# SOURCE MATERIAL
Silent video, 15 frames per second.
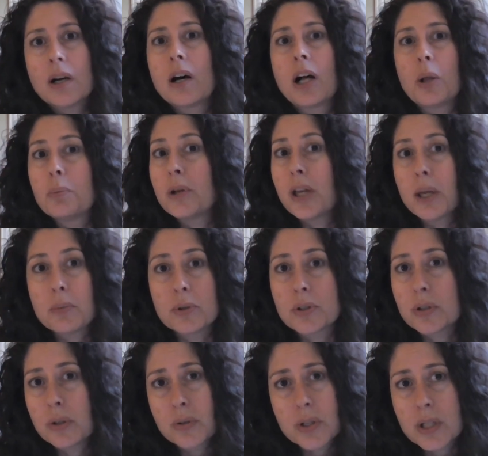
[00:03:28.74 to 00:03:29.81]
I'll be able
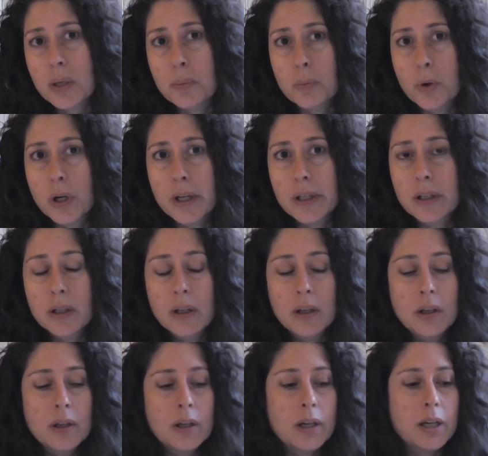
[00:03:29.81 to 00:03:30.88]
to some way,
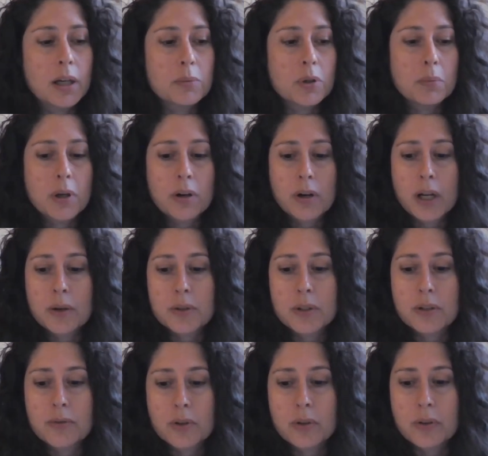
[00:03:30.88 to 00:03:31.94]
no matter how
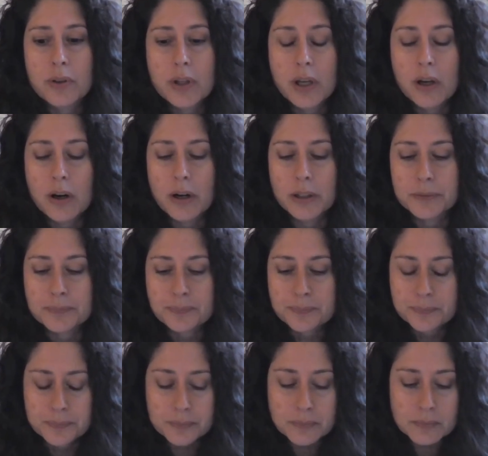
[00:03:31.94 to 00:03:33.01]
difficult they are.
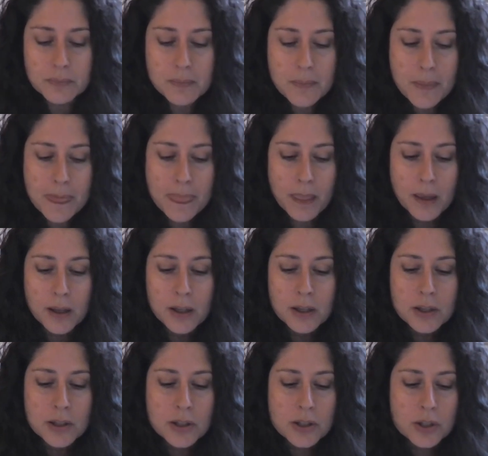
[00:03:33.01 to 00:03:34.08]

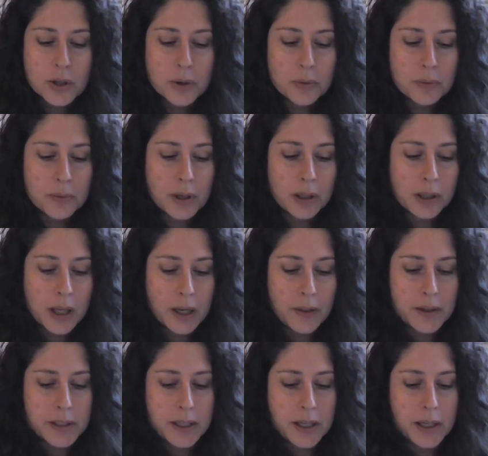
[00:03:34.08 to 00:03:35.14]
So a lot of
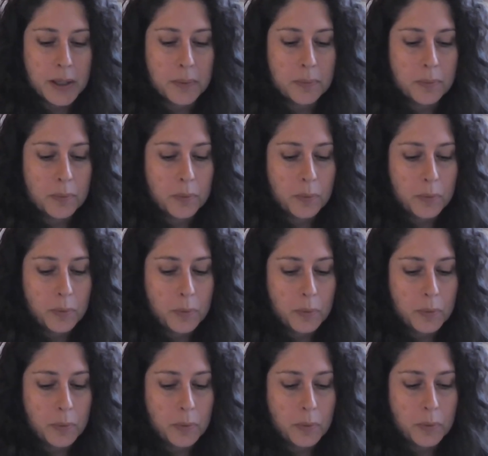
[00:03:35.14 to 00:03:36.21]
the time,
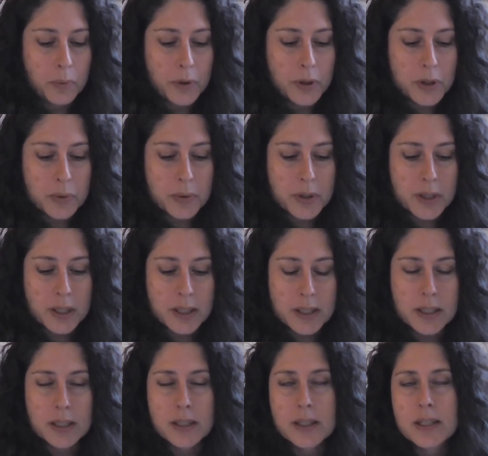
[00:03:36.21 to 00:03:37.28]
this
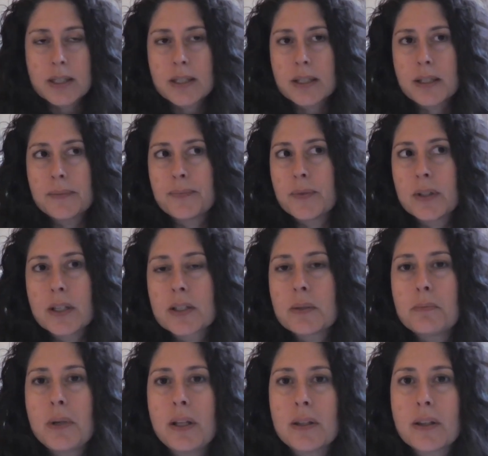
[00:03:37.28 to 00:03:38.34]
resistance doesn't
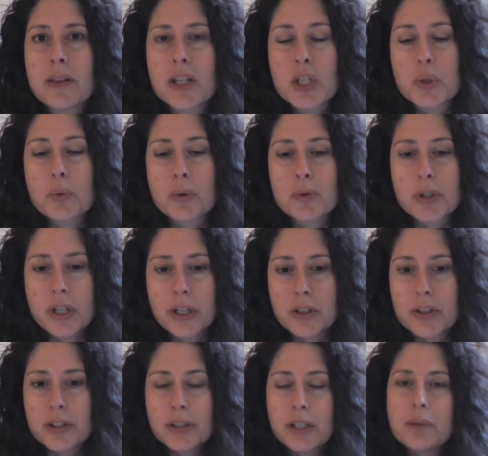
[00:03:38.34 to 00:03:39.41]
mean that things won't
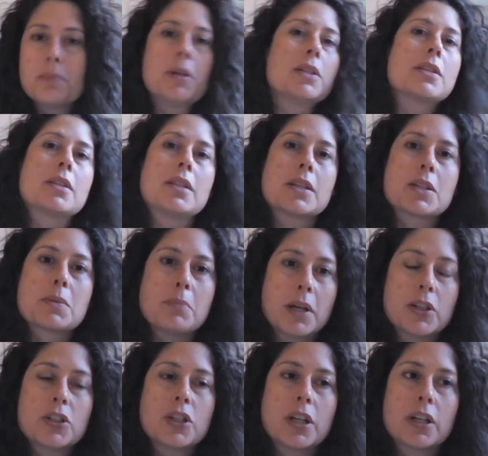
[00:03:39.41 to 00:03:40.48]
change. It means that things
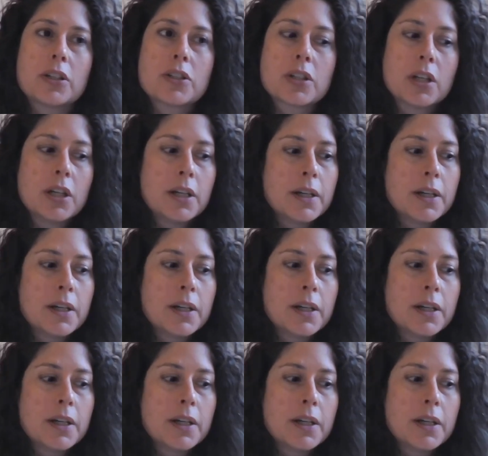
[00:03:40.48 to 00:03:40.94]
might change.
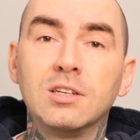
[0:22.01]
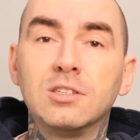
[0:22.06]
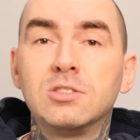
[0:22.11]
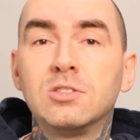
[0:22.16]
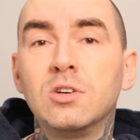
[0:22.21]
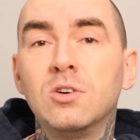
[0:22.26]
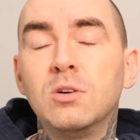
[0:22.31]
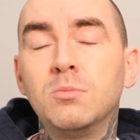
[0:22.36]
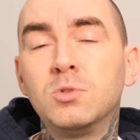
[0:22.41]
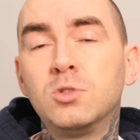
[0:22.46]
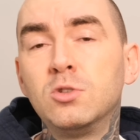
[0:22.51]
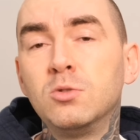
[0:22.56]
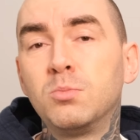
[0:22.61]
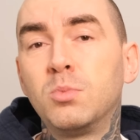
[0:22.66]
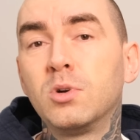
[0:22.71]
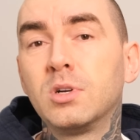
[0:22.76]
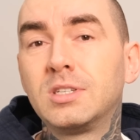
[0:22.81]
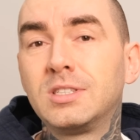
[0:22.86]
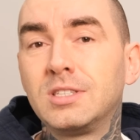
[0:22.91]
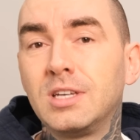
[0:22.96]
So I'm super
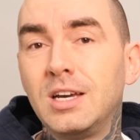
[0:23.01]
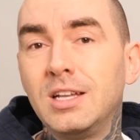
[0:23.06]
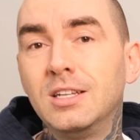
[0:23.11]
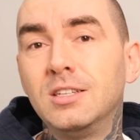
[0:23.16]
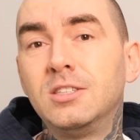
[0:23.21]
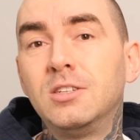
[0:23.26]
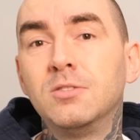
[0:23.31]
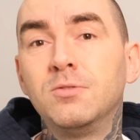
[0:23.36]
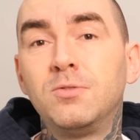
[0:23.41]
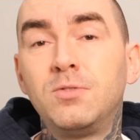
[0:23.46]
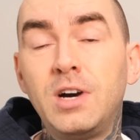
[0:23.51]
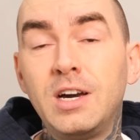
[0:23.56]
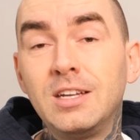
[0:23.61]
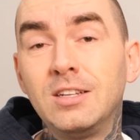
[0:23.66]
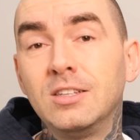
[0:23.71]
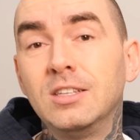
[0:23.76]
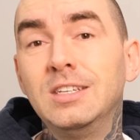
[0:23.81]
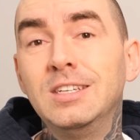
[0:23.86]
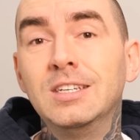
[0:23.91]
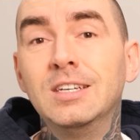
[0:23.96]
excited to
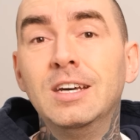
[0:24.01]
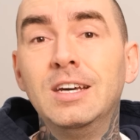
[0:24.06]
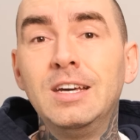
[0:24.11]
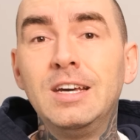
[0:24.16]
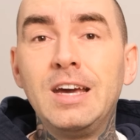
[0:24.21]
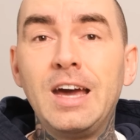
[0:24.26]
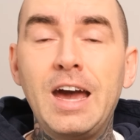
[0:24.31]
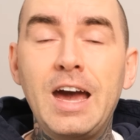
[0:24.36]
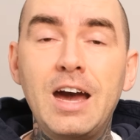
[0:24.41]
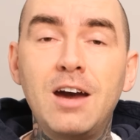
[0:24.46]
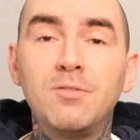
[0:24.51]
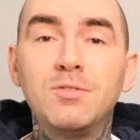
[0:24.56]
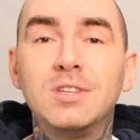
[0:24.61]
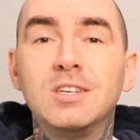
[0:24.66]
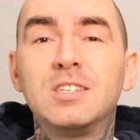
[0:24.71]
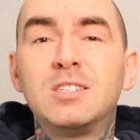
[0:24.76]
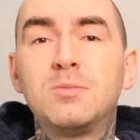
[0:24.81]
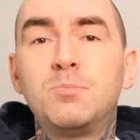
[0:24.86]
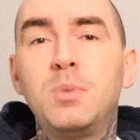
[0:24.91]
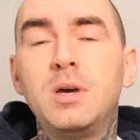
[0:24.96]
finally have
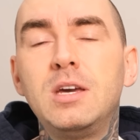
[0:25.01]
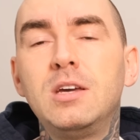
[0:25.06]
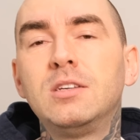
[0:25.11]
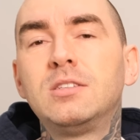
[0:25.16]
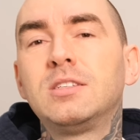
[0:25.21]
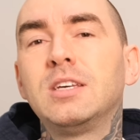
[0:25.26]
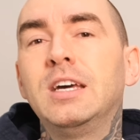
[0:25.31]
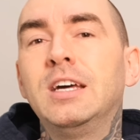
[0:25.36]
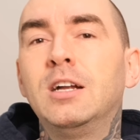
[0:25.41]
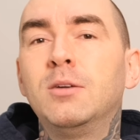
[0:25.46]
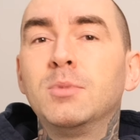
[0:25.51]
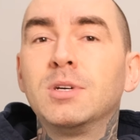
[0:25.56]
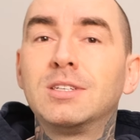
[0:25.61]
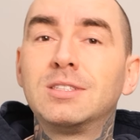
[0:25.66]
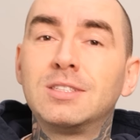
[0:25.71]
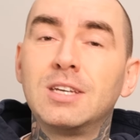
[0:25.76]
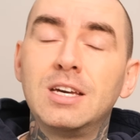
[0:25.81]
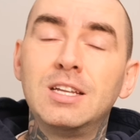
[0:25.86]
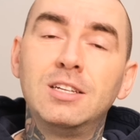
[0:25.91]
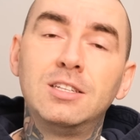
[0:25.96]
this space, and I'm
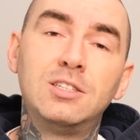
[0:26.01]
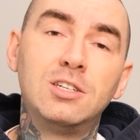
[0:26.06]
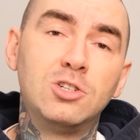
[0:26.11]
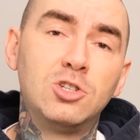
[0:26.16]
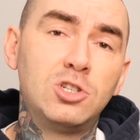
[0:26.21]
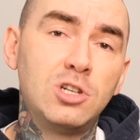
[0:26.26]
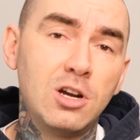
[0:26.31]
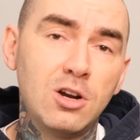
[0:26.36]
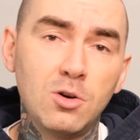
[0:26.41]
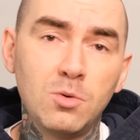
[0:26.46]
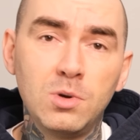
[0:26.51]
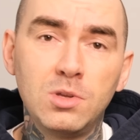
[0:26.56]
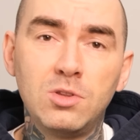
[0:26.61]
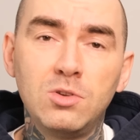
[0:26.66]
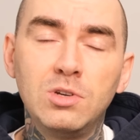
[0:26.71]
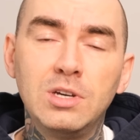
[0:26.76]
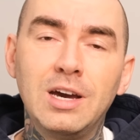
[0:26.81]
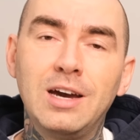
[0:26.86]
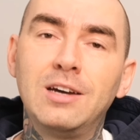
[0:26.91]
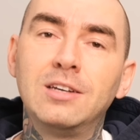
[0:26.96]
excited to share it with you
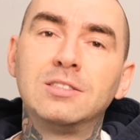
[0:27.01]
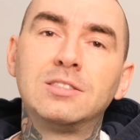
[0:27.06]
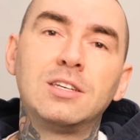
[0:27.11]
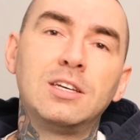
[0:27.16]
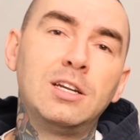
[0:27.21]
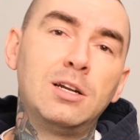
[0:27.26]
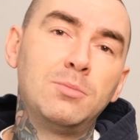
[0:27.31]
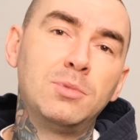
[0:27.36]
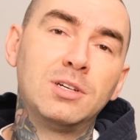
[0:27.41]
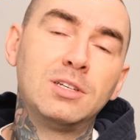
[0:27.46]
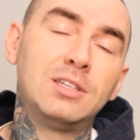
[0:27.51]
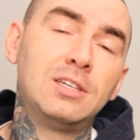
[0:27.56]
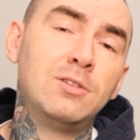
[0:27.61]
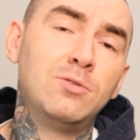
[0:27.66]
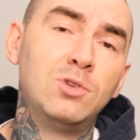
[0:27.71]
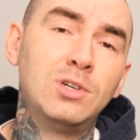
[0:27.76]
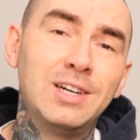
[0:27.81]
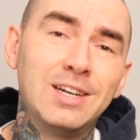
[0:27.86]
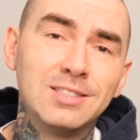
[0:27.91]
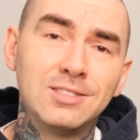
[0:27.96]
guys. And I'm gonna give
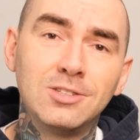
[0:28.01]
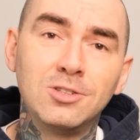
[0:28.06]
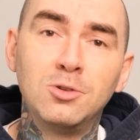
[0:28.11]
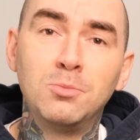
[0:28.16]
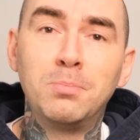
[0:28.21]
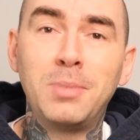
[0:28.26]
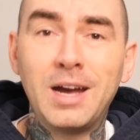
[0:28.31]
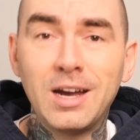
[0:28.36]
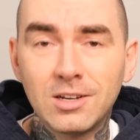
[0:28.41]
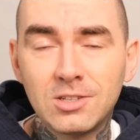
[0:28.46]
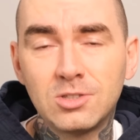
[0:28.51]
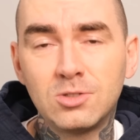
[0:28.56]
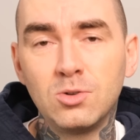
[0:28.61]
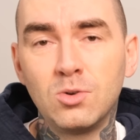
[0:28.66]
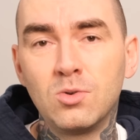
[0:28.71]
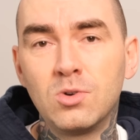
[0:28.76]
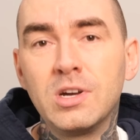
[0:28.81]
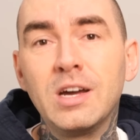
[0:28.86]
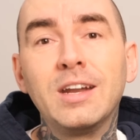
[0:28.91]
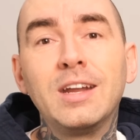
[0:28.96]
you guys a little
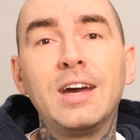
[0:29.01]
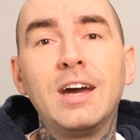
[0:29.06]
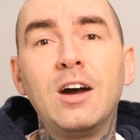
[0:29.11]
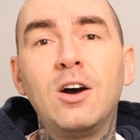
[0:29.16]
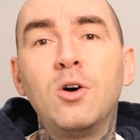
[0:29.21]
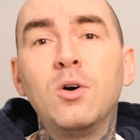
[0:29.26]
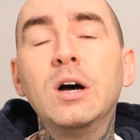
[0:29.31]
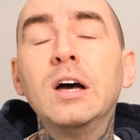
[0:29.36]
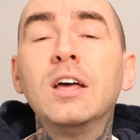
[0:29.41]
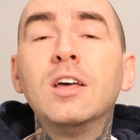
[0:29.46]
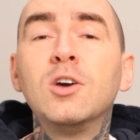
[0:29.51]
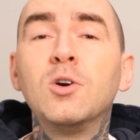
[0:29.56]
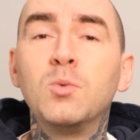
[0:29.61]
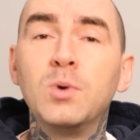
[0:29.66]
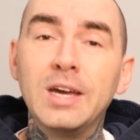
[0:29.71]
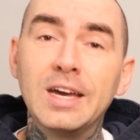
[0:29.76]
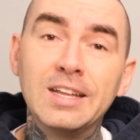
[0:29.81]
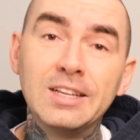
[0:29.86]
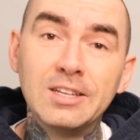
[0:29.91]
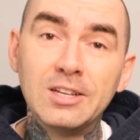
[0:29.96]
backstory on how
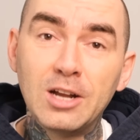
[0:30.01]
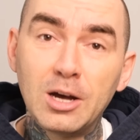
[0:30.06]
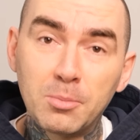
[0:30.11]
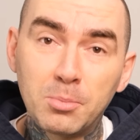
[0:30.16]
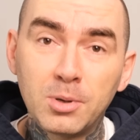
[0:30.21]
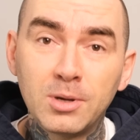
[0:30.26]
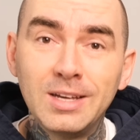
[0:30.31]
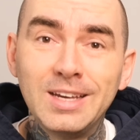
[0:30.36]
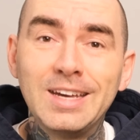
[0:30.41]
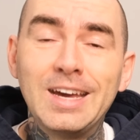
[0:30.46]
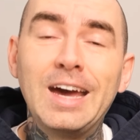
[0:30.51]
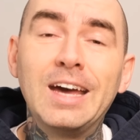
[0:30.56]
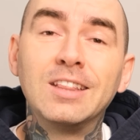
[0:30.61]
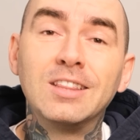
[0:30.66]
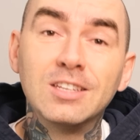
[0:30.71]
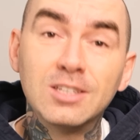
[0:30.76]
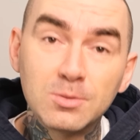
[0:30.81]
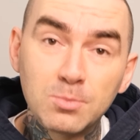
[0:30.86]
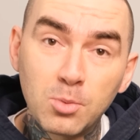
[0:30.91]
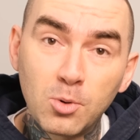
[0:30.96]
we ended up at
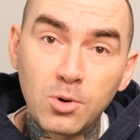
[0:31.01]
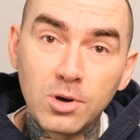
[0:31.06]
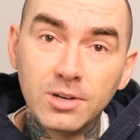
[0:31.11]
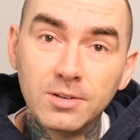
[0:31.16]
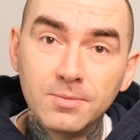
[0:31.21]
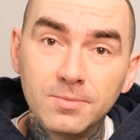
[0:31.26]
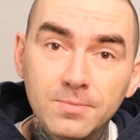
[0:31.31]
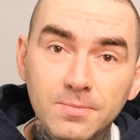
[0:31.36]
this point.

# YOUR INSTRUCTIONS
Write out every line above again exactly, with the pictures left out.

# RESPONSE TO THE TASK
Silent video, 15 frames per second.
[00:03:28.74 to 00:03:29.81]
I'll be able
[00:03:29.81 to 00:03:30.88]
to some way,
[00:03:30.88 to 00:03:31.94]
no matter how
[00:03:31.94 to 00:03:33.01]
difficult they are.
[00:03:33.01 to 00:03:34.08]

[00:03:34.08 to 00:03:35.14]
So a lot of
[00:03:35.14 to 00:03:36.21]
the time,
[00:03:36.21 to 00:03:37.28]
this
[00:03:37.28 to 00:03:38.34]
resistance doesn't
[00:03:38.34 to 00:03:39.41]
mean that things won't
[00:03:39.41 to 00:03:40.48]
change. It means that things
[00:03:40.48 to 00:03:40.94]
might change.
[0:22.01]
[0:22.06]
[0:22.11]
[0:22.16]
[0:22.21]
[0:22.26]
[0:22.31]
[0:22.36]
[0:22.41]
[0:22.46]
[0:22.51]
[0:22.56]
[0:22.61]
[0:22.66]
[0:22.71]
[0:22.76]
[0:22.81]
[0:22.86]
[0:22.91]
[0:22.96]
So I'm super
[0:23.01]
[0:23.06]
[0:23.11]
[0:23.16]
[0:23.21]
[0:23.26]
[0:23.31]
[0:23.36]
[0:23.41]
[0:23.46]
[0:23.51]
[0:23.56]
[0:23.61]
[0:23.66]
[0:23.71]
[0:23.76]
[0:23.81]
[0:23.86]
[0:23.91]
[0:23.96]
excited to
[0:24.01]
[0:24.06]
[0:24.11]
[0:24.16]
[0:24.21]
[0:24.26]
[0:24.31]
[0:24.36]
[0:24.41]
[0:24.46]
[0:24.51]
[0:24.56]
[0:24.61]
[0:24.66]
[0:24.71]
[0:24.76]
[0:24.81]
[0:24.86]
[0:24.91]
[0:24.96]
finally have
[0:25.01]
[0:25.06]
[0:25.11]
[0:25.16]
[0:25.21]
[0:25.26]
[0:25.31]
[0:25.36]
[0:25.41]
[0:25.46]
[0:25.51]
[0:25.56]
[0:25.61]
[0:25.66]
[0:25.71]
[0:25.76]
[0:25.81]
[0:25.86]
[0:25.91]
[0:25.96]
this space, and I'm
[0:26.01]
[0:26.06]
[0:26.11]
[0:26.16]
[0:26.21]
[0:26.26]
[0:26.31]
[0:26.36]
[0:26.41]
[0:26.46]
[0:26.51]
[0:26.56]
[0:26.61]
[0:26.66]
[0:26.71]
[0:26.76]
[0:26.81]
[0:26.86]
[0:26.91]
[0:26.96]
excited to share it with you
[0:27.01]
[0:27.06]
[0:27.11]
[0:27.16]
[0:27.21]
[0:27.26]
[0:27.31]
[0:27.36]
[0:27.41]
[0:27.46]
[0:27.51]
[0:27.56]
[0:27.61]
[0:27.66]
[0:27.71]
[0:27.76]
[0:27.81]
[0:27.86]
[0:27.91]
[0:27.96]
guys. And I'm gonna give
[0:28.01]
[0:28.06]
[0:28.11]
[0:28.16]
[0:28.21]
[0:28.26]
[0:28.31]
[0:28.36]
[0:28.41]
[0:28.46]
[0:28.51]
[0:28.56]
[0:28.61]
[0:28.66]
[0:28.71]
[0:28.76]
[0:28.81]
[0:28.86]
[0:28.91]
[0:28.96]
you guys a little
[0:29.01]
[0:29.06]
[0:29.11]
[0:29.16]
[0:29.21]
[0:29.26]
[0:29.31]
[0:29.36]
[0:29.41]
[0:29.46]
[0:29.51]
[0:29.56]
[0:29.61]
[0:29.66]
[0:29.71]
[0:29.76]
[0:29.81]
[0:29.86]
[0:29.91]
[0:29.96]
backstory on how
[0:30.01]
[0:30.06]
[0:30.11]
[0:30.16]
[0:30.21]
[0:30.26]
[0:30.31]
[0:30.36]
[0:30.41]
[0:30.46]
[0:30.51]
[0:30.56]
[0:30.61]
[0:30.66]
[0:30.71]
[0:30.76]
[0:30.81]
[0:30.86]
[0:30.91]
[0:30.96]
we ended up at
[0:31.01]
[0:31.06]
[0:31.11]
[0:31.16]
[0:31.21]
[0:31.26]
[0:31.31]
[0:31.36]
this point.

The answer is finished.